Nigeria’s remittance flow for 2020 had declined to $16.8 billion compared to $23.24 billion in 2019, according to a World Bank report. However the multilateral organisation noted that the cost of remittance had remained high hindering increased flow.
“Remittances from abroad are important for Nigeria’s development, and amounted to 5 percent of Nigeria’s GDP in 2019, but the cost of sending remittances to Nigeria has remained stubbornly high. Nigeria has made significant recent improvements to its managed migration framework and continues to draw on the support of stakeholders for policy making and implementation.
“Despite this, Nigeria does not have a single Bilateral Labour Agreement (BLA) to provide overseas employment opportunities to the growing number of youths in the country.
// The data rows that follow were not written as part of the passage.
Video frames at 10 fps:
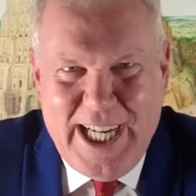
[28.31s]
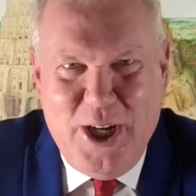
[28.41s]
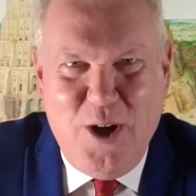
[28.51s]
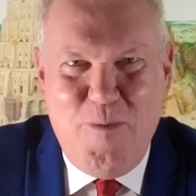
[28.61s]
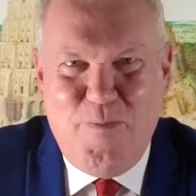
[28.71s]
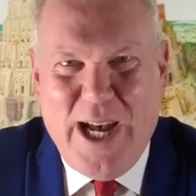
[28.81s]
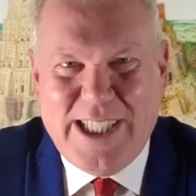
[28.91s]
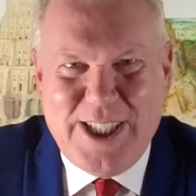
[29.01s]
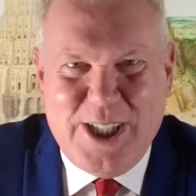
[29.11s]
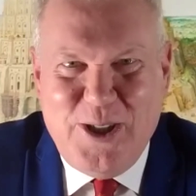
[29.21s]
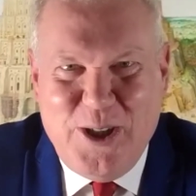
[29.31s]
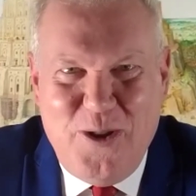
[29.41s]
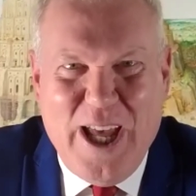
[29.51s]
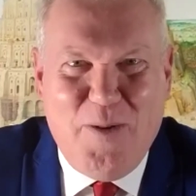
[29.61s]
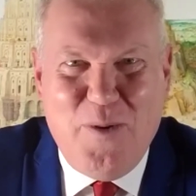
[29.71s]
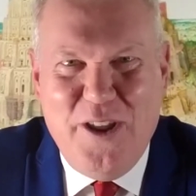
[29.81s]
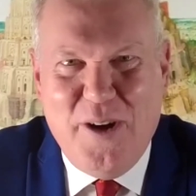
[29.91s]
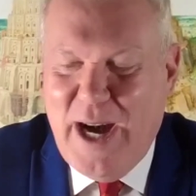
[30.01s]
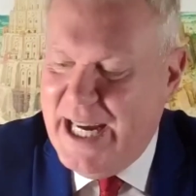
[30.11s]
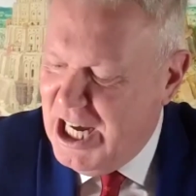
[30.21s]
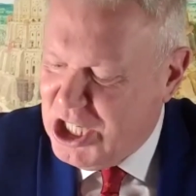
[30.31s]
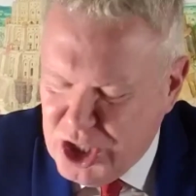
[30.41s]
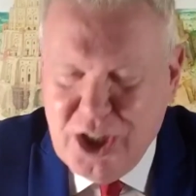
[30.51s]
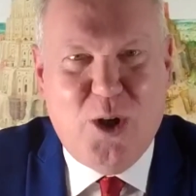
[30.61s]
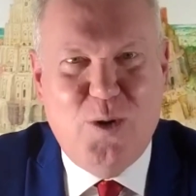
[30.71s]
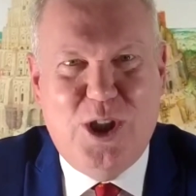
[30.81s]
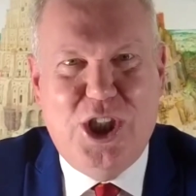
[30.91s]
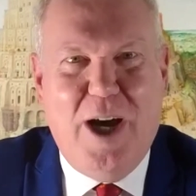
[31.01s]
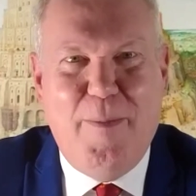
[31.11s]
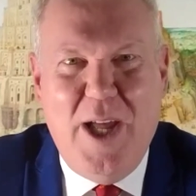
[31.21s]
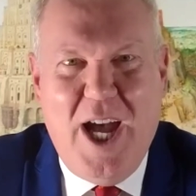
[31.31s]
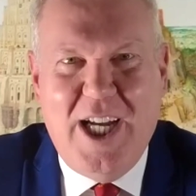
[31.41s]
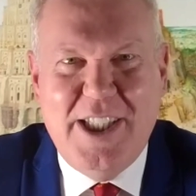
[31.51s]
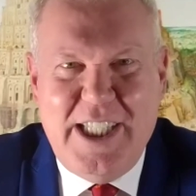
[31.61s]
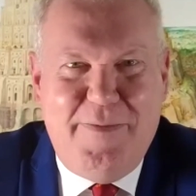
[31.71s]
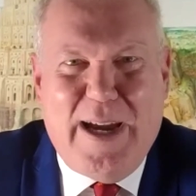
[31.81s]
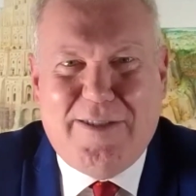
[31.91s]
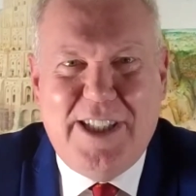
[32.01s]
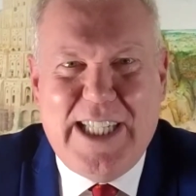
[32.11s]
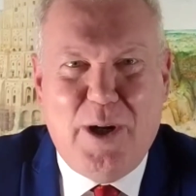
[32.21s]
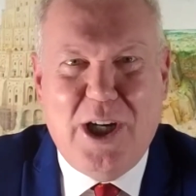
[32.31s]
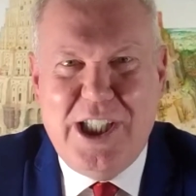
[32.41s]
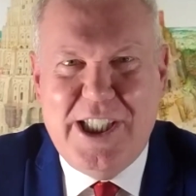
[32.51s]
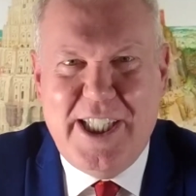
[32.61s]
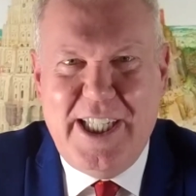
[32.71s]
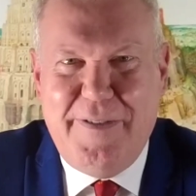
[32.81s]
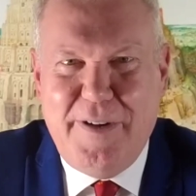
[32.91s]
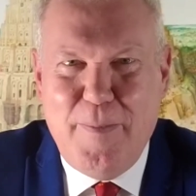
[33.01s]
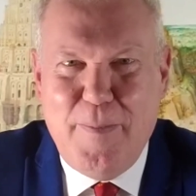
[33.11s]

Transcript: And who better to do that with than my good old chum, uh, Steve Barrett? How are you, Steve?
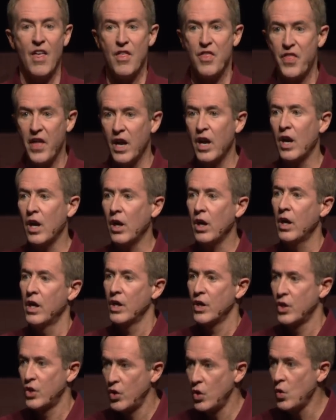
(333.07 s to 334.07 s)

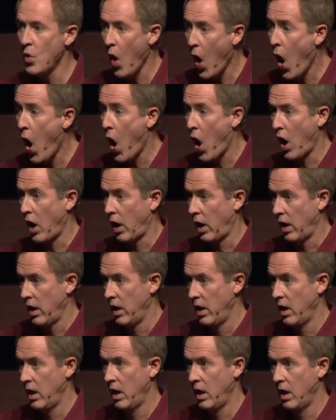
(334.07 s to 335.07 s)
there you are.
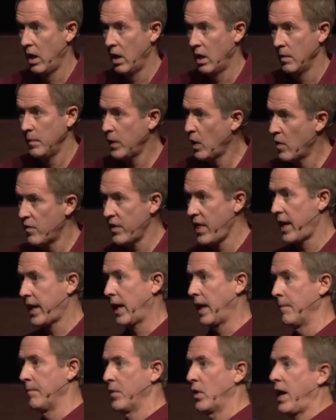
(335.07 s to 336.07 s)
Let me go over that
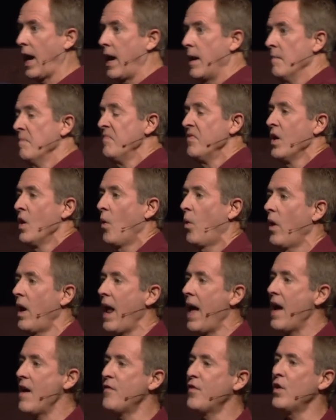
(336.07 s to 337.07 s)
again, okay?
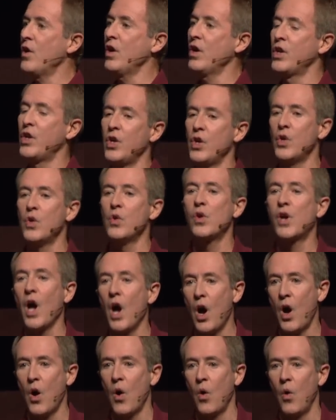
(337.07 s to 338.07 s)
Wherever you
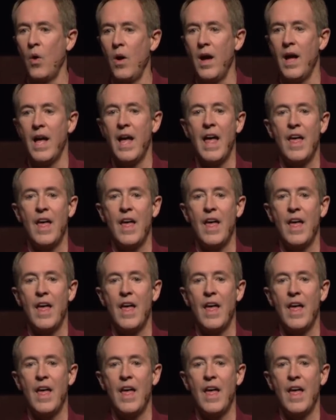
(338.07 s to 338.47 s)
go,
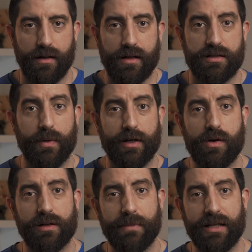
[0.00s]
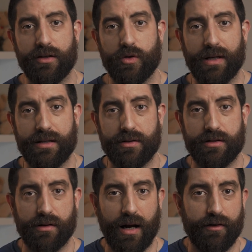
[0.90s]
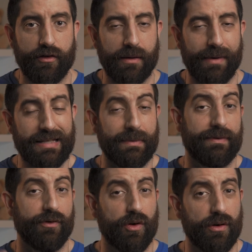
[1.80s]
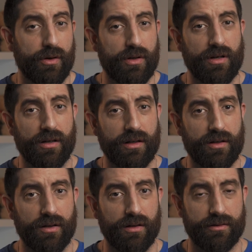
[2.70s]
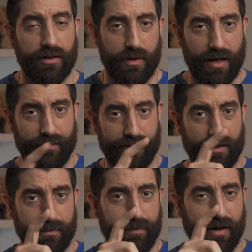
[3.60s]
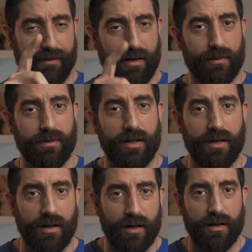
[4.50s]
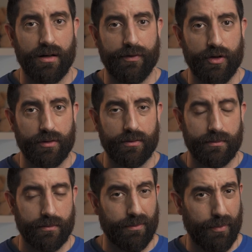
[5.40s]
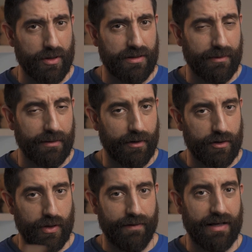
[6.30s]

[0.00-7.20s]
So in Google Meet, you can choose your audio device before you join the call. So you have the preview of you, possibly because you have the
In comparison, Nigeria’s peers such as Philippines, Bangladesh, and Indonesia have benefitted from having structured international labour mobility agreements with destination countries.”
A separate report, “Expanding Legal Migration Pathways from Nigeria to Europe: From Brain Drain to Brain Gain”, jointly produced with the Centre for Global Development (CGD), looked at the feasibility of establishing new migration partnerships to provide the growing number of youths in Nigeria with an opportunity for safe, regular, and orderly migration while catering to the needs of Nigeria’s labour market.
The World Bank, in a report entitled “Of Roads Less Travelled: Assessing the Potential for Migration to Provide Overseas Jobs for Nigeria’s Youth”, estimated that the number of asylum seekers from Nigeria had soared to 408,078 from 27,557 within 10 years.
The report, which expressed concern about the country’s rising unemployment situation, was published by the Washington-based institution with support from the Korea World Bank Partnership Facility (KWPF) and the Rapid Social Response (RSR) trust funds.
It blamed a combination of rising unemployment, booming demographics, and unfulfilled aspirations as resulting in increasing pressure on young Nigerians to migrate in search of gainful employment overseas.
Noting that the number of international migrants from Nigeria had increased threefold since 1990, growing from 446,806 in 1990 to 1,438,331 in 2019, it said despite this trend, the share of international migrants as a proportion to Nigeria’s population has remained largely constant, increasingly slightly from 0.5 per cent in 1990 to 0.7 per cent in 2019.
According to the bank, the recent rise in irregular migration notwithstanding, the share of international migrants in Nigeria’s population was much lower compared to the shares in Sub-Saharan Africa and globally.
The data showed that the number had risen by over 1,380 per cent in the years between 2010 and 2019, indicating that in comparison, the number of persons coming into Nigeria from outside has been relatively stagnant in the decade under consideration.
“An important trend that is observed in the data is the rise in the number of refugees and asylum seekers from Nigeria. The share of refugees and asylum seekers from Nigeria has increased drastically in the last decade, growing from 27,557 in 2010 to 408,078 in 2019.
“Nearly all Nigerian asylum seekers had been living in the Southern part of the country before migrating, and 84 percent of those for whom information was available had been in the South-South region where 17 percent of Nigerians are to be found, and a high concentration of asylum seekers are from Benin City. It may be that social networks there facilitate migration, or it could relate to smuggling or human trafficking networks.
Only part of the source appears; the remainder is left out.